▶ Excerpted records:
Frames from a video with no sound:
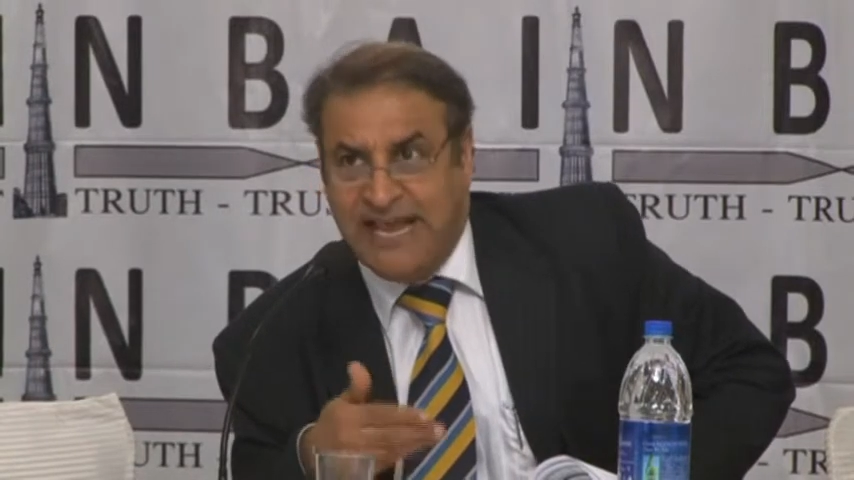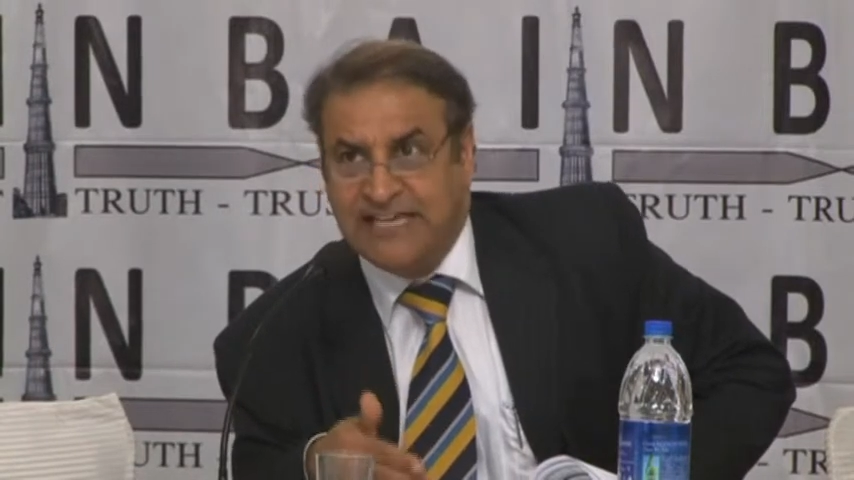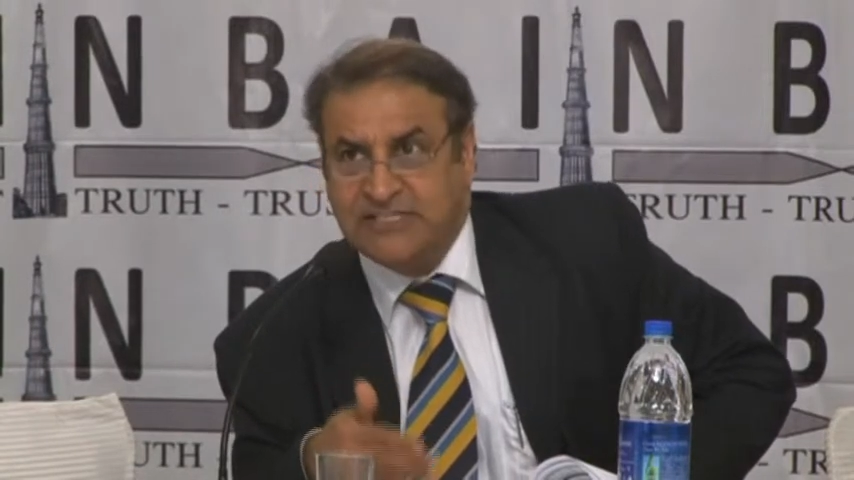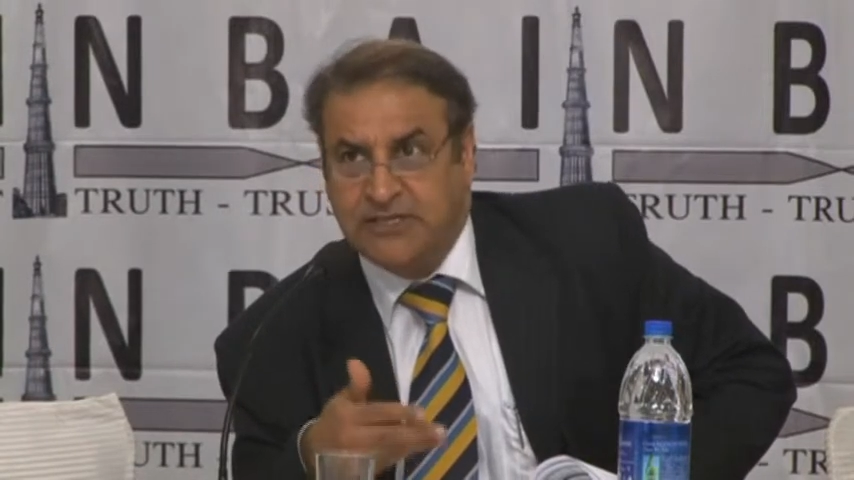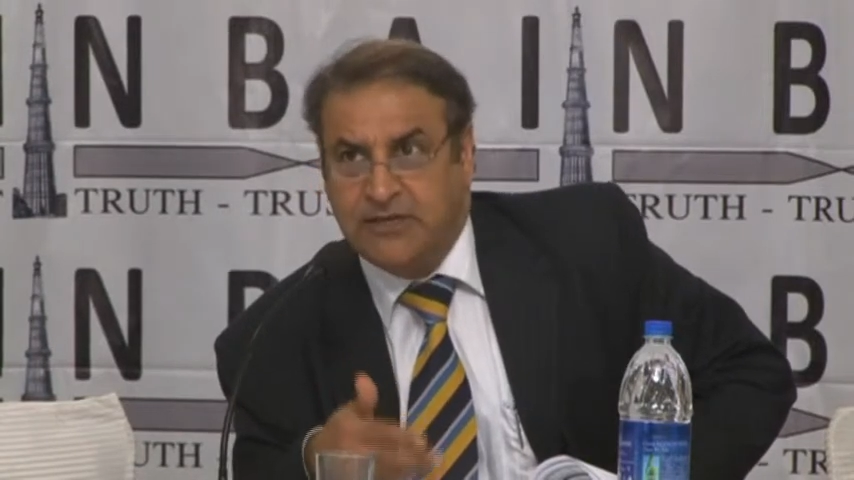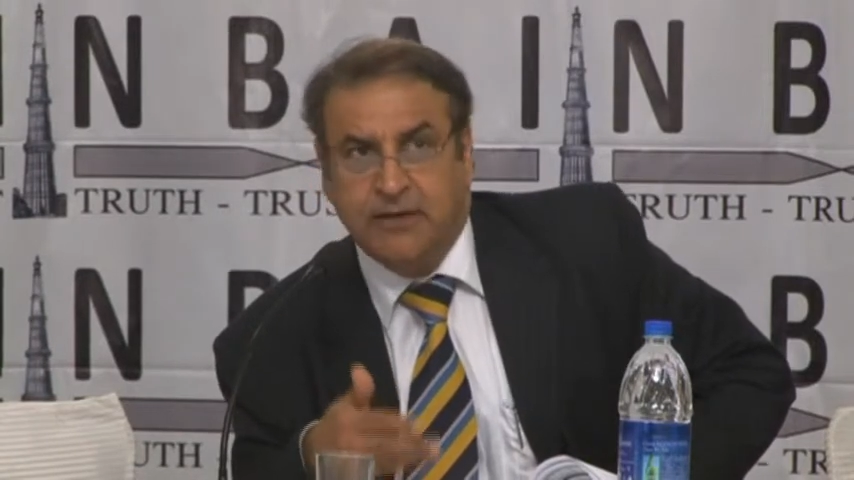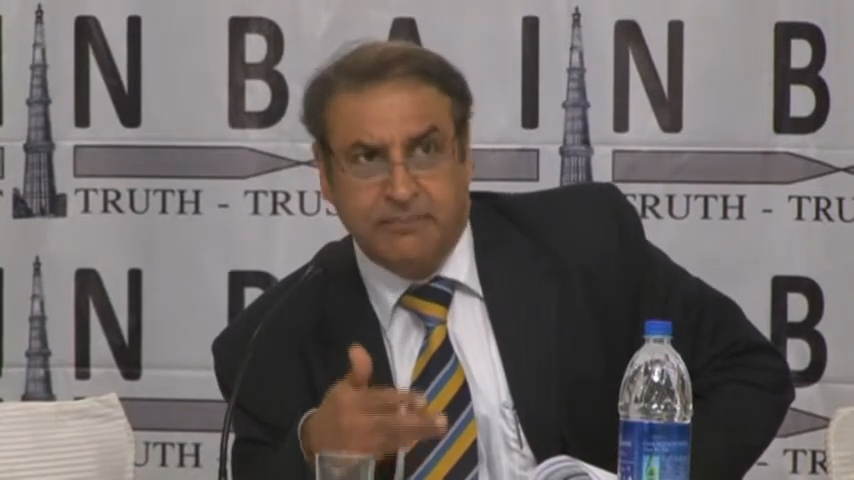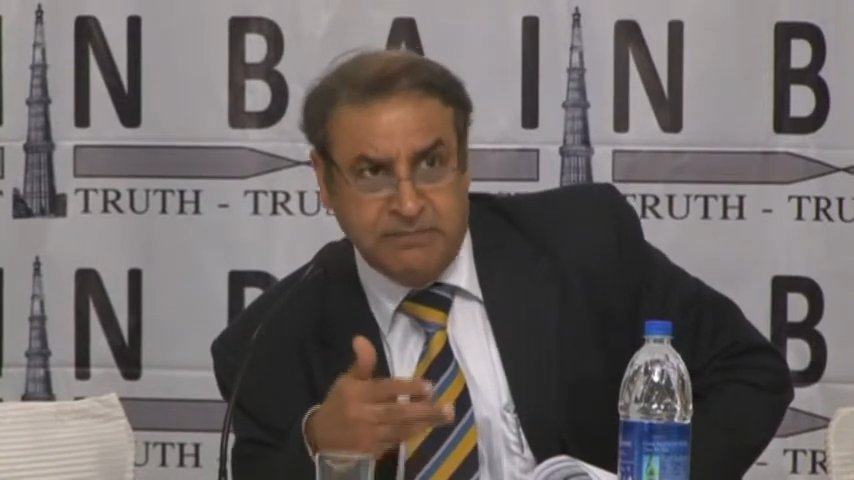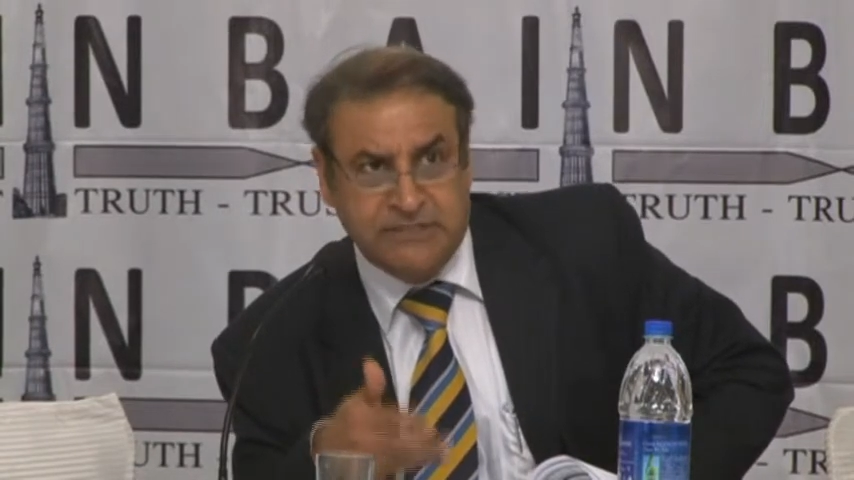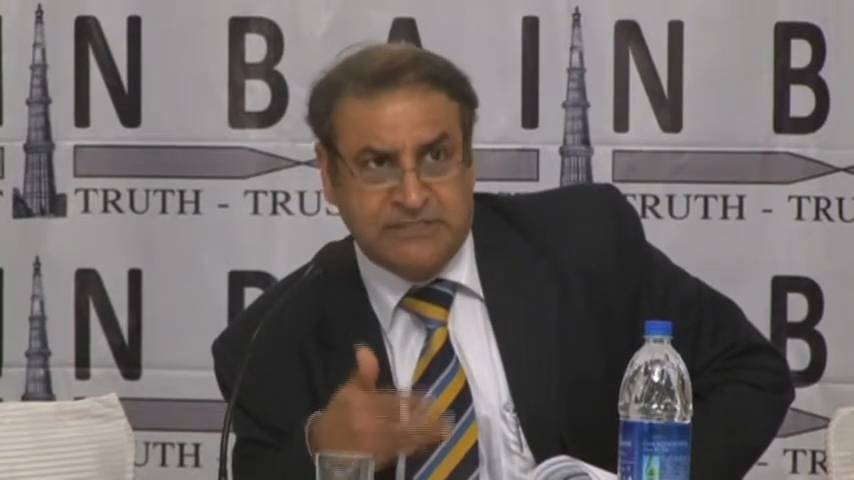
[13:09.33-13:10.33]
as their
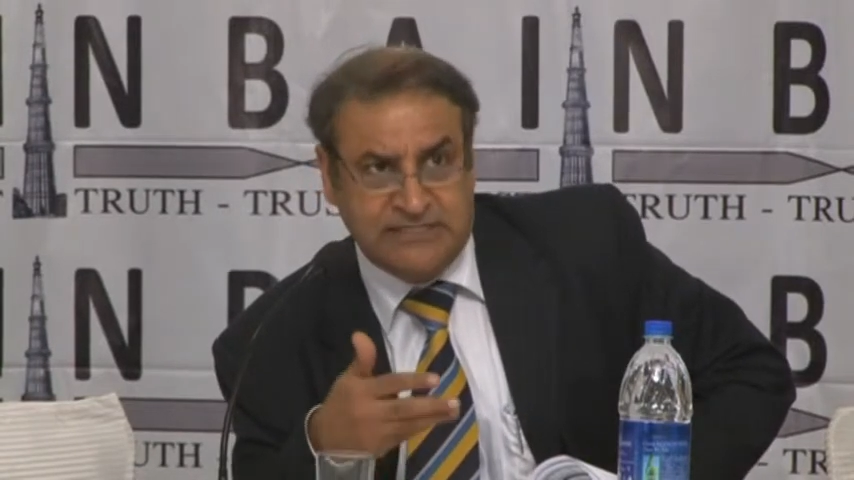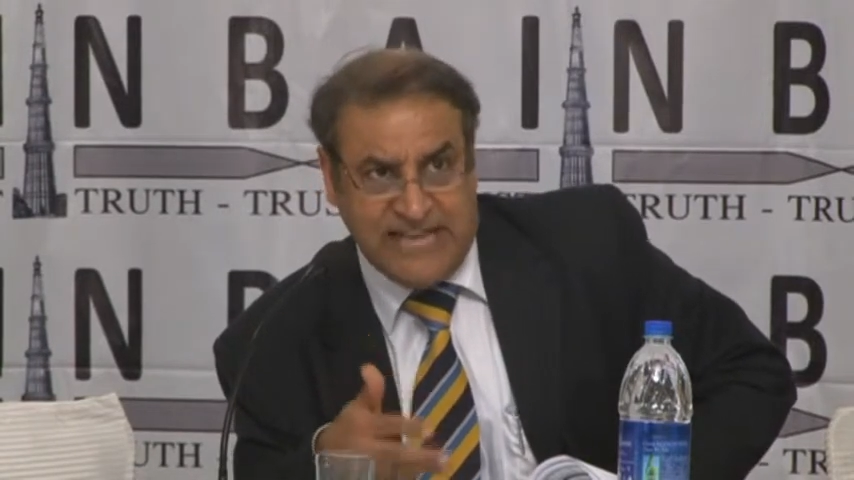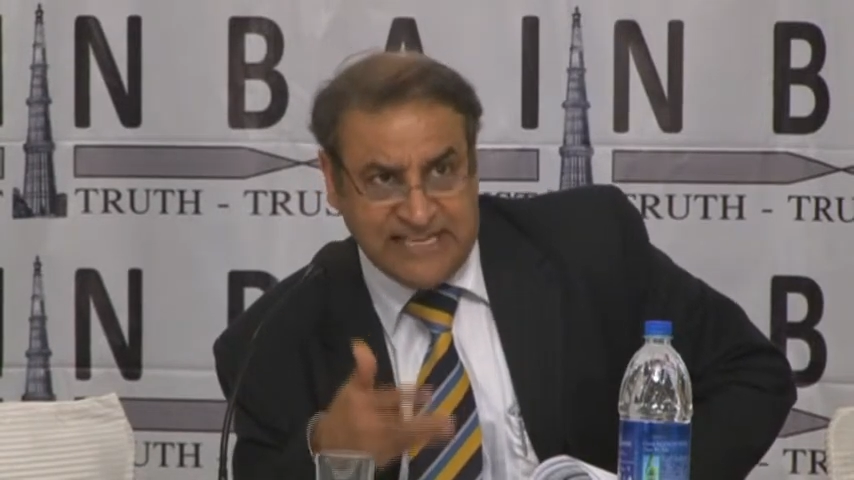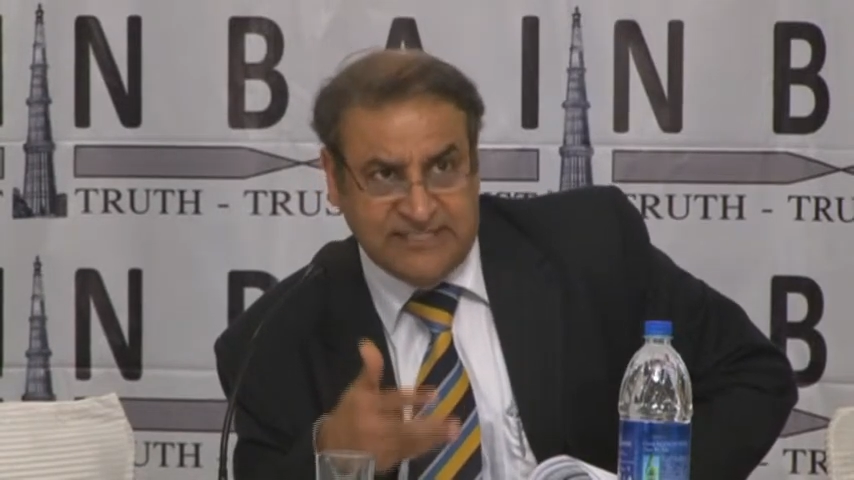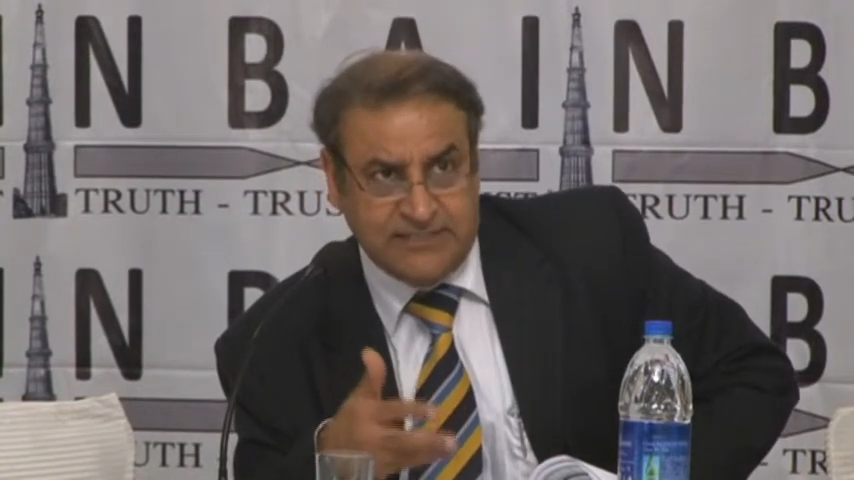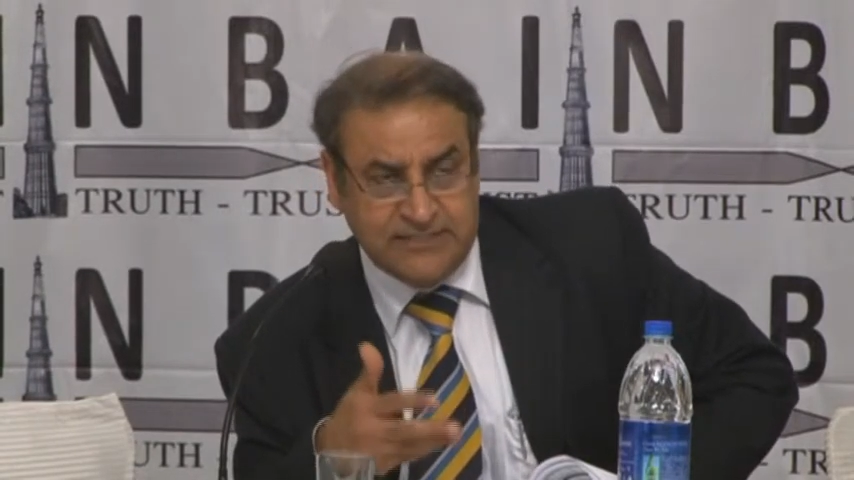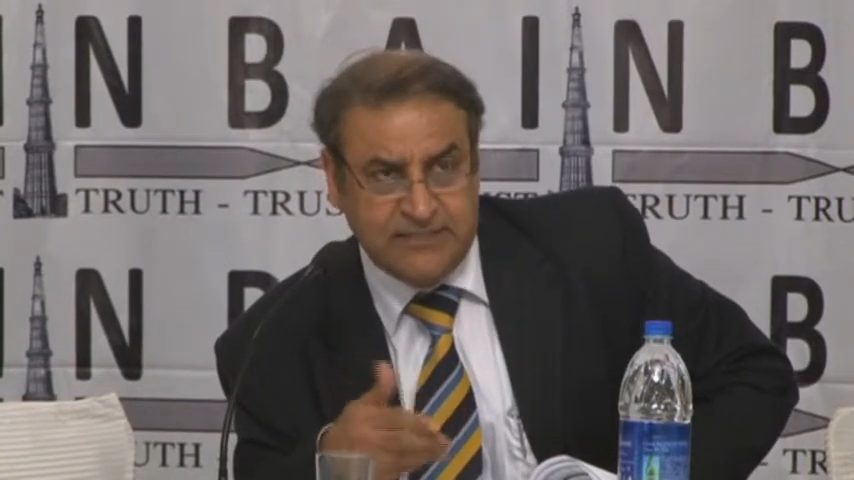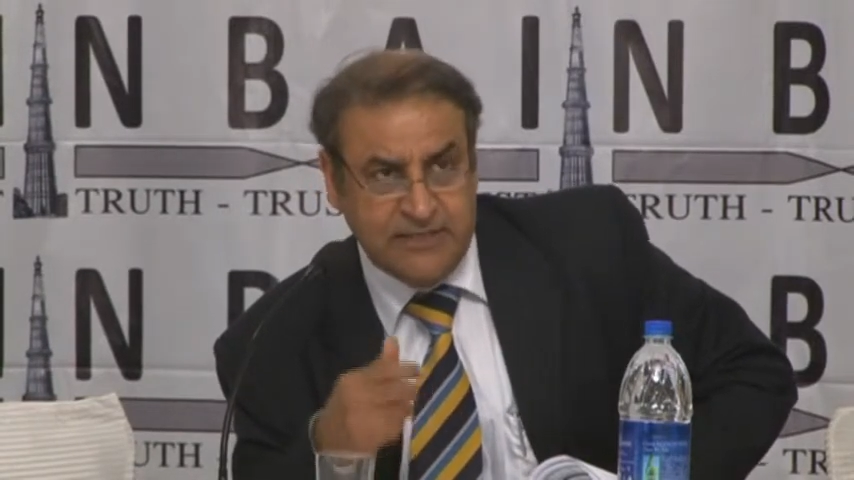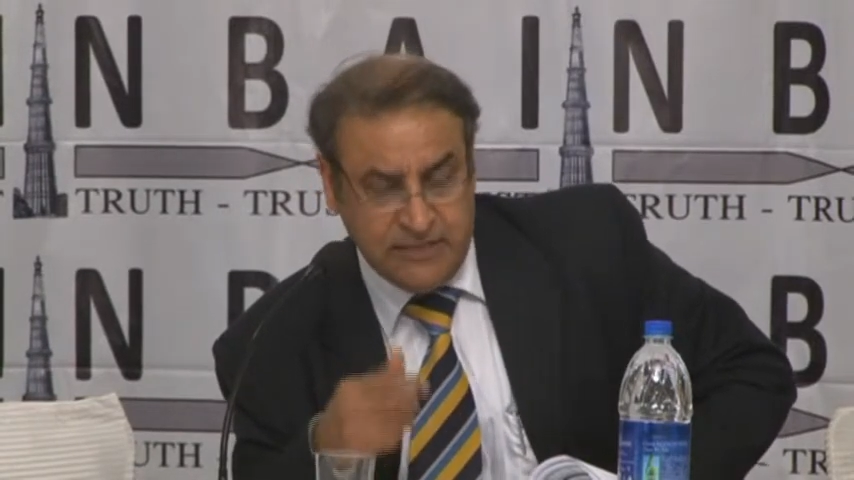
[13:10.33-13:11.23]
business assets.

▶ Your instructions: Produce the entries again, word for word, without any of their pictures.

▶ Solution for this exercise:
Frames from a video with no sound:
[13:09.33-13:10.33]
as their
[13:10.33-13:11.23]
business assets.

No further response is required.